HubSpot/Singularity

Singularity getPortByIndex returns incorrect values sometimes.

mikebell90 opened this issue · 2 comments

Singularity: .16, .20
Mesos: 1.31, 1.60

The service in question allocates 3 ports. PORT0 is the Http Port, PORT1 JMX, and Port2 is a JGroups port.

Recently we noticed a storm of errors which we traced to Jgroups hitting the JMX port. "Corrupted Stream", etc. In other words it was hitting PORT1 not PORT2.
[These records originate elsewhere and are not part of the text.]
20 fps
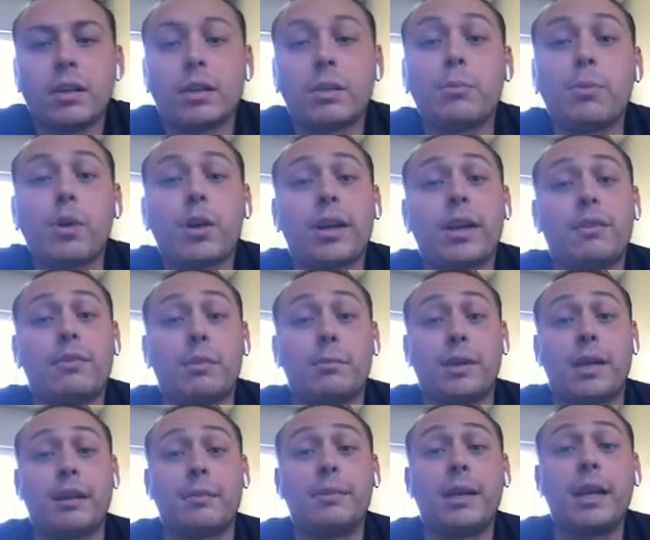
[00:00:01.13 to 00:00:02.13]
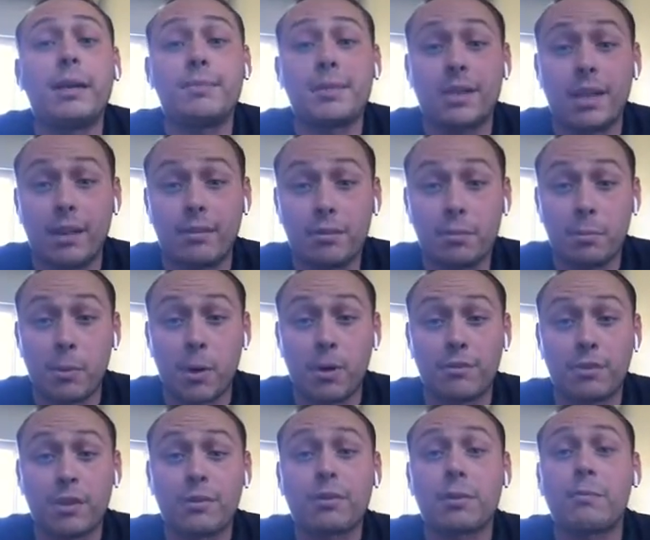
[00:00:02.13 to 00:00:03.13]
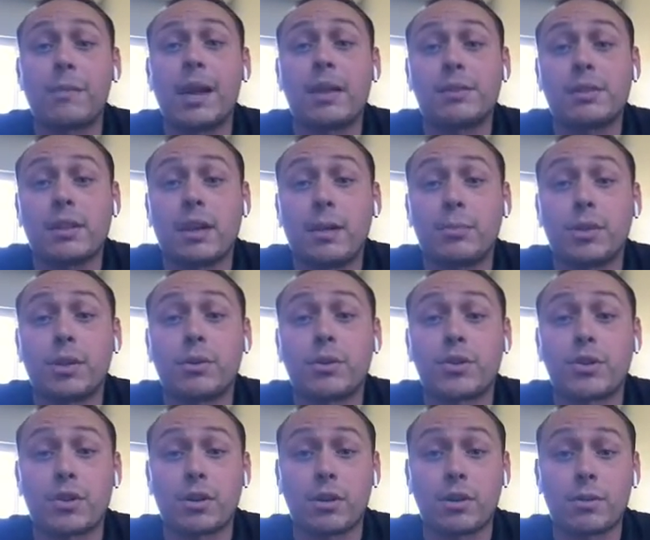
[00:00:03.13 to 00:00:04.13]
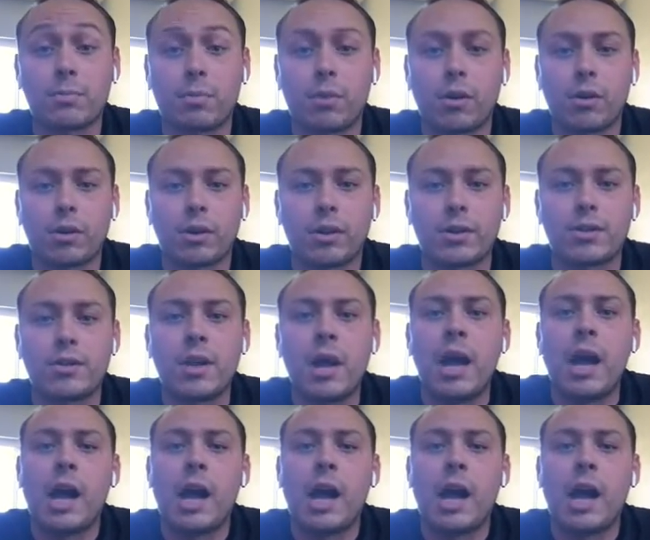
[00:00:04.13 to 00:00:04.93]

Good morning, everybody. My name is David Murphy from Mount Diablo Insurance Brokers.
Here's the part relevant to Singularity however:

  • The destination server has PORT0, PORT1, and PORt2 allocated, however it has not
    received a monotonic assignment. In the singularity UI it listed the ports as

31929, 31930, 31605

And the Docker startup confirmed the ports were injected in that order:

PORT0=31929
PORT1=31930
PORT2=31605

However, the originating server went to the wrong port. This is because:

It used Singularity's API to get active tasks, filtered for the correct task.
It then got the port from

  • SingularityTask.getPortByIndex(portIndex).get())

This ended up providing 31930 as the answer, because

getPortByIndex SORTS the port list. (so effectively it built a list of [ 31605, 31929, 31930 ])

We've worked around this for now, and would be happy to submit a PR, however since the
Collections.sort was clearly added deliberately at some point, before we removed it,
I thought we'd bring it up for discussion.

Thanks!

Was looking through the commit histories trying to remind myself why it was added. I could see removing, but would definitely want to add a unit test around the ports staying in order

Right the question is if the natural order of the mesos offers is the correct one. I would hope and expect it mirrors the order of port injection into docker?

The distinction between the two is the issue after all.